Отворила мне галочкина бабушка и провела в большую комнату, чтобы я подождал там, пока Галочка выйдет. Обычно Галочка встречала меня в передней или прибегала, едва я успевал присесть. Но на этот раз ждать ее пришлось довольно долго. Между тем я спешил. Мы с матерью паковали вещи, два чемодана и постельку — все, что могли, если понадобится, взять в руки и нести. Но чемоданы становились то слишком тяжелыми, то слишком легкими, разбухшая постелька не умещалась в чехле, ремни не затягивались, так что мне было не просто вырваться хоть на полчасика, чтобы повидать кое-кого перед отъездом.

Пока я сидел в пустой комнате, время тянулось бесконечно. И сама комната, длинная и узкая, с высоким потолком и окнами, упиравшимися в кирпичную стену соседнего дома, после яркого солнца казалась угрюмой, холодной, незнакомой. Хотя всему причиной наверняка было отсутствие Галочки — при ней все менялось, начинало светиться, предметы излучали тепло и блестели, словно натертые воском...

Галочка не появлялась. От нечего делать я начал перебирать книги на этажерке, стоявшей в углу, и натолкнулся на “Путешествия Гулливера”... Как-то раз, придя к Галочке, я заметил, что ведет себя она как-то странно: то покраснеет и напыжится, то бросится в кресло и, уткнувшись лицом в коленки, примется хохотать как ненормальная. Я ничего не понимал. Наконец, ни слова не говоря, она сунула мне в руки томик с “Гулливером”, отчеркнув ногтем несколько строк, и убежала. Я стал читать. Это было то место, где Гулливер спасает от пожара королевский дворец, для чего ему требуется всего-навсего расстегнуть ширинку... Когда Галочка вернулась, мы встретились взглядами — и оба схватились за животики.

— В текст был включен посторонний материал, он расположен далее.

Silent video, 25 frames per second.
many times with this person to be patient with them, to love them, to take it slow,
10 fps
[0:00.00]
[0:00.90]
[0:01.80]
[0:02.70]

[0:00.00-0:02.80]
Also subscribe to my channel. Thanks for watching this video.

Она вообще-то была хохотушка, рассмешить ее было пара пустяков... Но когда, наконец, она вошла в комнату на этот раз, я тут же забыл и о Гулливере, и о том, что мы хохотали тогда чуть ли не до слез. Все это было до войны. Я пришел, чтобы попрощаться.

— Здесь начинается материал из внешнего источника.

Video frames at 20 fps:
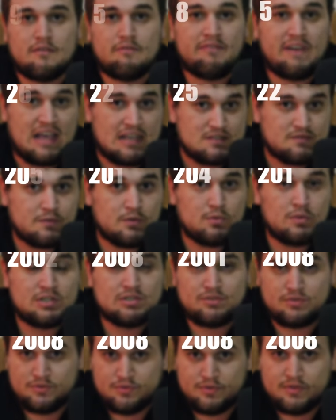Fast
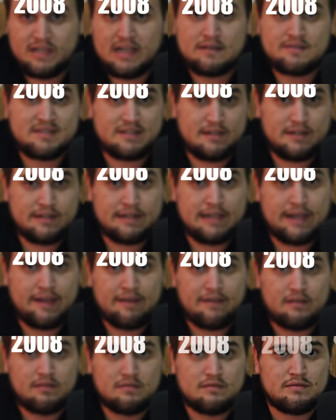forward to 2008.
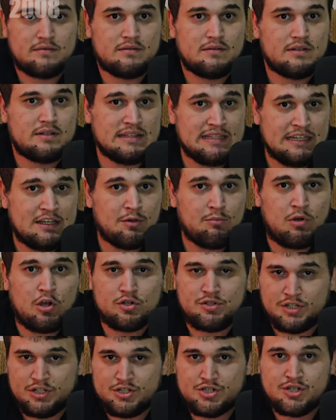Liam
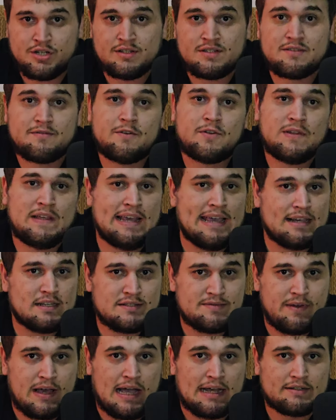auditions for The
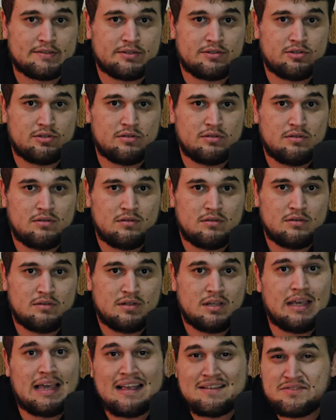X Factor.
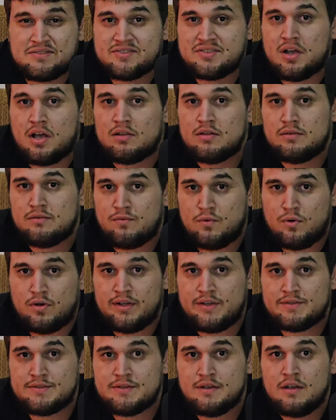He has a solid
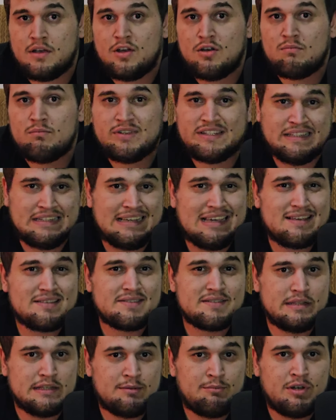voice, but he
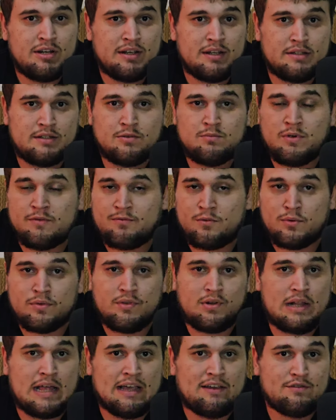gets eliminated before
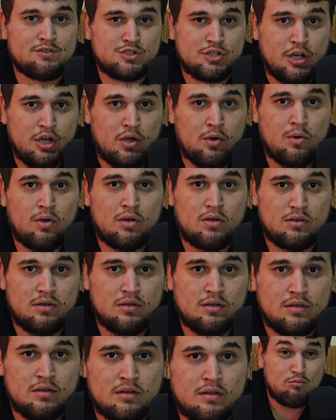the live show.
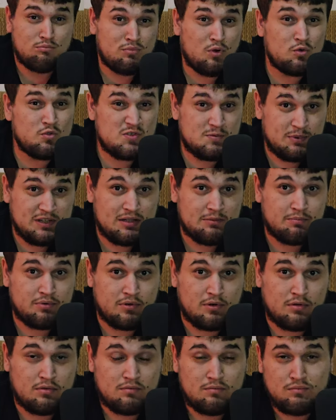Most
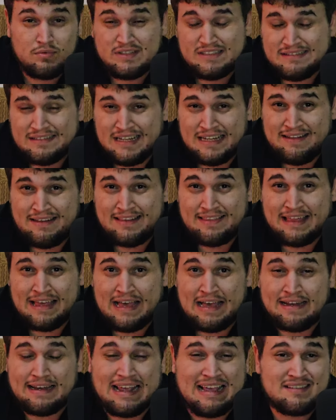people would take
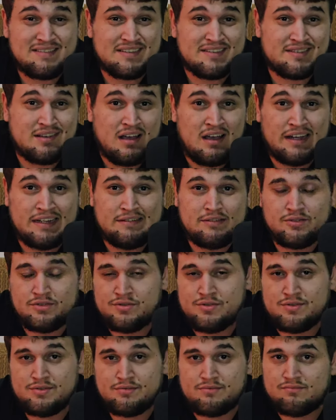that as a sign to
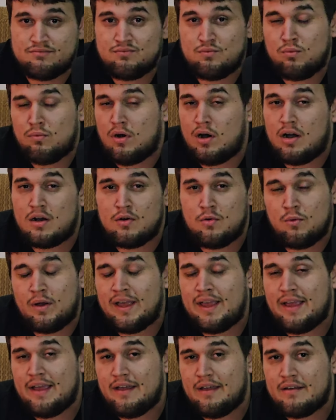just walk
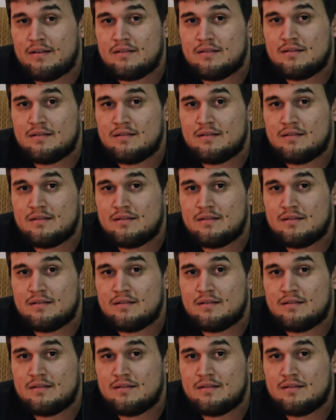away.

Свет, вспыхнувший с ее появлением, тут же погас. Она присела на краешек стула у стола, стоявшего посреди комнаты, и положила перед собой руки с зажатым в кулаке платочком. Она не смотрела ни на меня, ни на бабушку, которая уселась тут же и, судя по скрещенным на груди рукам, не собиралась уходить. Галочкино лицо, обычно смуглое от загара, выглядело бледным, осунувшимся. Я не видел ее несколько дней, но казалось — неделю... Или месяц... Или год... И теперь видел — в последний раз... Больше я ее не увижу... Все это внезапно пришло мне в голову. Я молчал, не зная, что сказать. Мы молчали — все трое.

Громко стучали висевшие между окнами стенные часы, маятник дергался взад-вперед, взад-вперед, словно хотел вырваться из своего четырехгранного стеклянного гробика. Стучали, стучали секунды... Минуты... Мне было пора идти.

Я сказал, что мы уезжаем. Сказал, когда. Сказал, куда. Что я мог еще сказать?.. Я поднялся, встал из-за стола, за которым сидел вместе с Галочкой, напротив. Обе — Галочка и бабушка — вышли меня проводить. На лестнице было сумеречно, дневной свет еле пробивался сквозь пыльное, затянутое паутиной оконце. Я шел впереди и считал ступеньки. То есть не то чтобы считал, но с каждой ступенькой, чувствовал я, там, внизу, остается их все меньше и меньше...

Мы остановились, постояли в дверях парадного. Наверное, какие-то слова были туг сказаны, на прощанье, и мной, и Галочкой, и ее бабушкой, но какие и кем — хоть убей не помню. Запомнилось, на всю жизнь засело в памяти только одно...

— А вы?.. — спросил я. — Вы когда уезжаете?.. — Я был уверен, что если уже пол-Ливадии уехало, вскоре уедут все.

— А мы и не думаем... Что нам ехать... — проговорила галочкина бабушка нехотя, и глаза ее, выцветшие от старости, сделались вдруг стеклянными.